The entries that follow must be given again exactly, with no pictures kept.

(Stored data entries)
▽
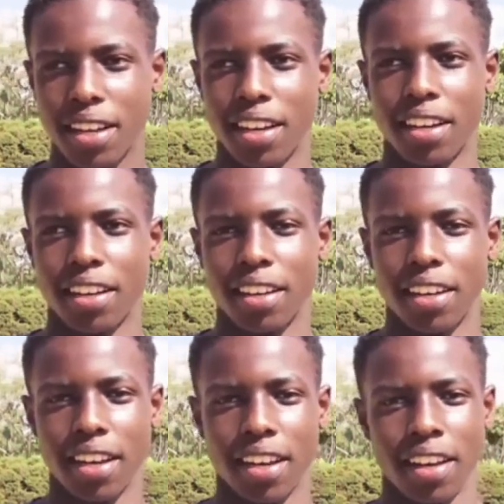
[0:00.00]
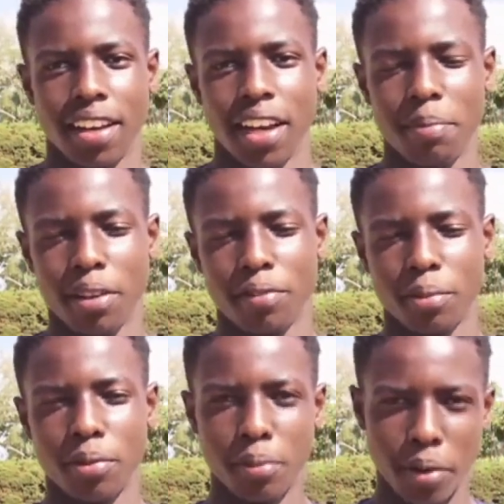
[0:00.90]
I play
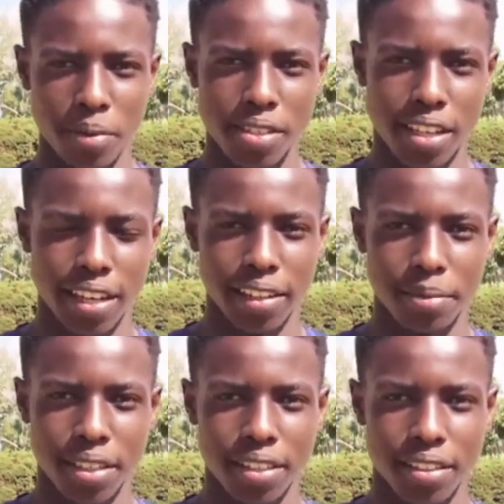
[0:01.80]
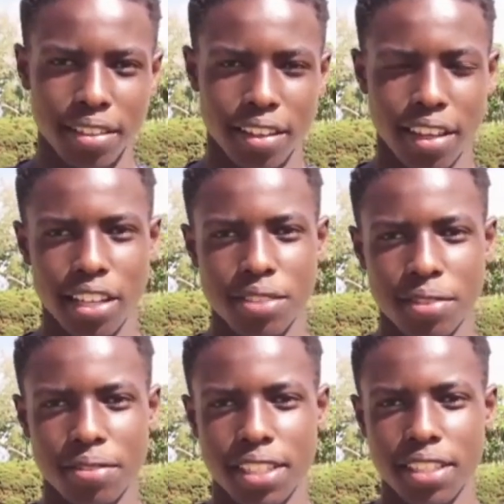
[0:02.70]
for Blue Bombers Academy, age
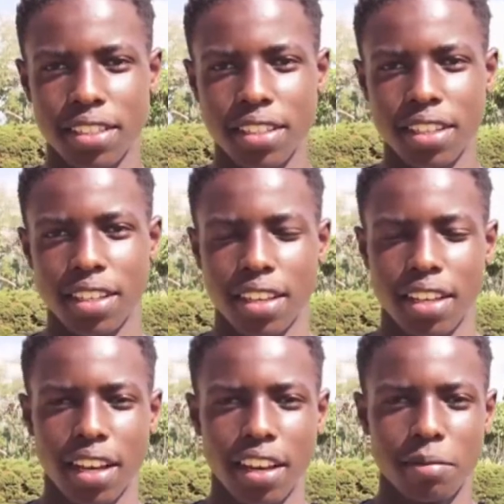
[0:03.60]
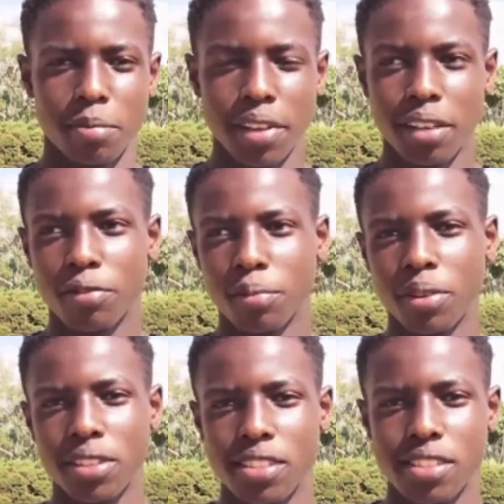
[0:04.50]
15. I've been playing
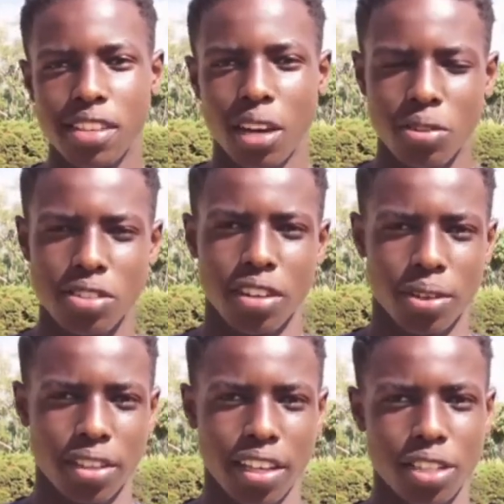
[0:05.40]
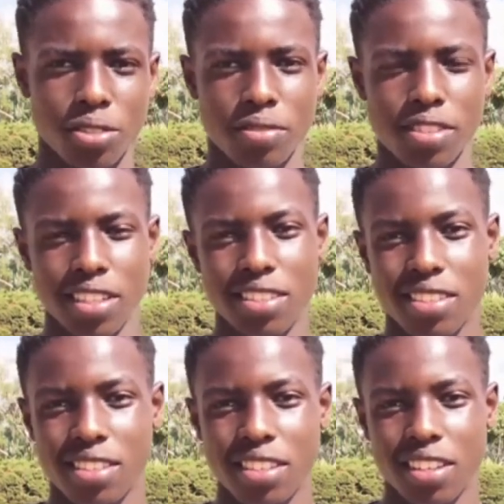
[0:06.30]
football since I was around the age of
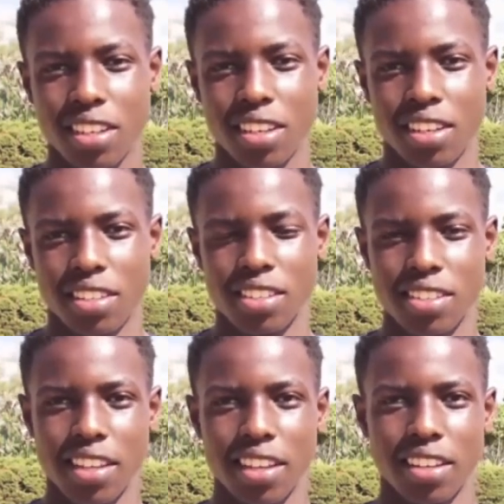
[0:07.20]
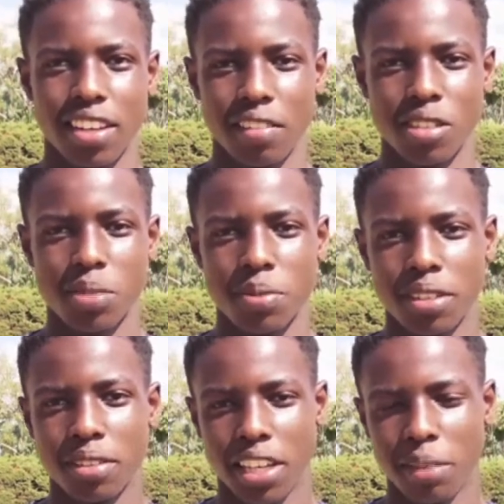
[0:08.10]
6. Since then, I've just
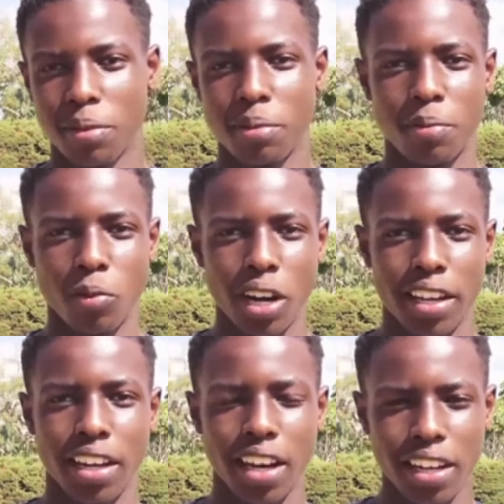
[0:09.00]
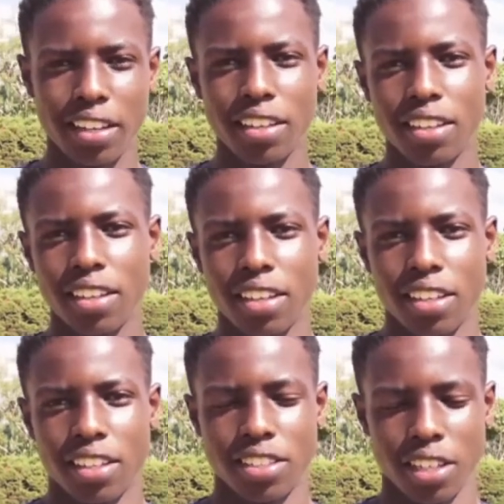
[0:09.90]
been keeping working hard,
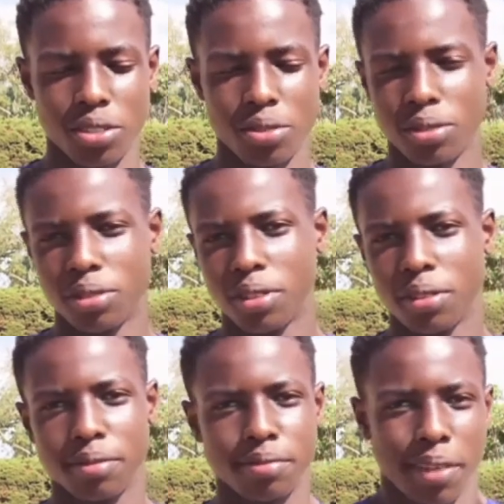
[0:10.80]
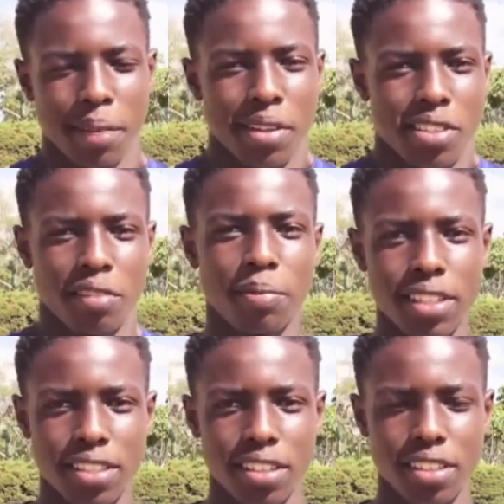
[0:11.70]
trying to make myself
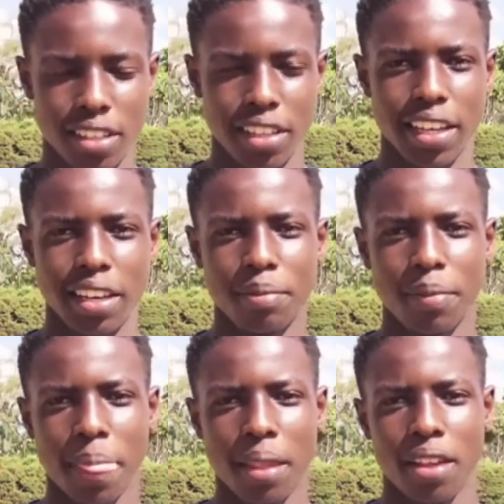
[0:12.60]
better in the game.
△
__Answer area__
[0:00.00]
[0:00.90]
I play
[0:01.80]
[0:02.70]
for Blue Bombers Academy, age
[0:03.60]
[0:04.50]
15. I've been playing
[0:05.40]
[0:06.30]
football since I was around the age of
[0:07.20]
[0:08.10]
6. Since then, I've just
[0:09.00]
[0:09.90]
been keeping working hard,
[0:10.80]
[0:11.70]
trying to make myself
[0:12.60]
better in the game.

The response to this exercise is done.